→ TASK DESCRIPTION:
The listing below should be printed again word for word, without any images.

→ INFORMATION PROVIDED:
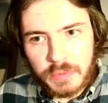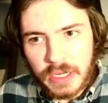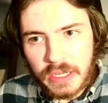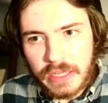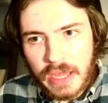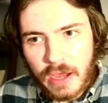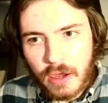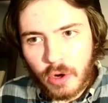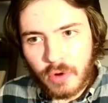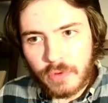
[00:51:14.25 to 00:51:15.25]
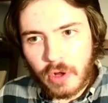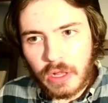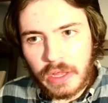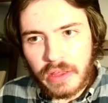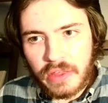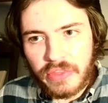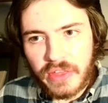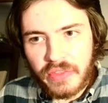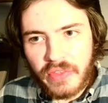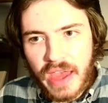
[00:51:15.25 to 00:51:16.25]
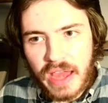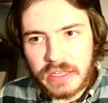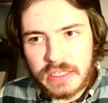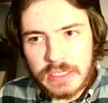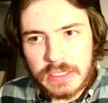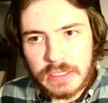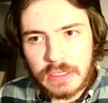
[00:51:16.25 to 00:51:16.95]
But yeah, overall, I think that,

→ RESULT OF THE EXERCISE:
[00:51:14.25 to 00:51:15.25]
[00:51:15.25 to 00:51:16.25]
[00:51:16.25 to 00:51:16.95]
But yeah, overall, I think that,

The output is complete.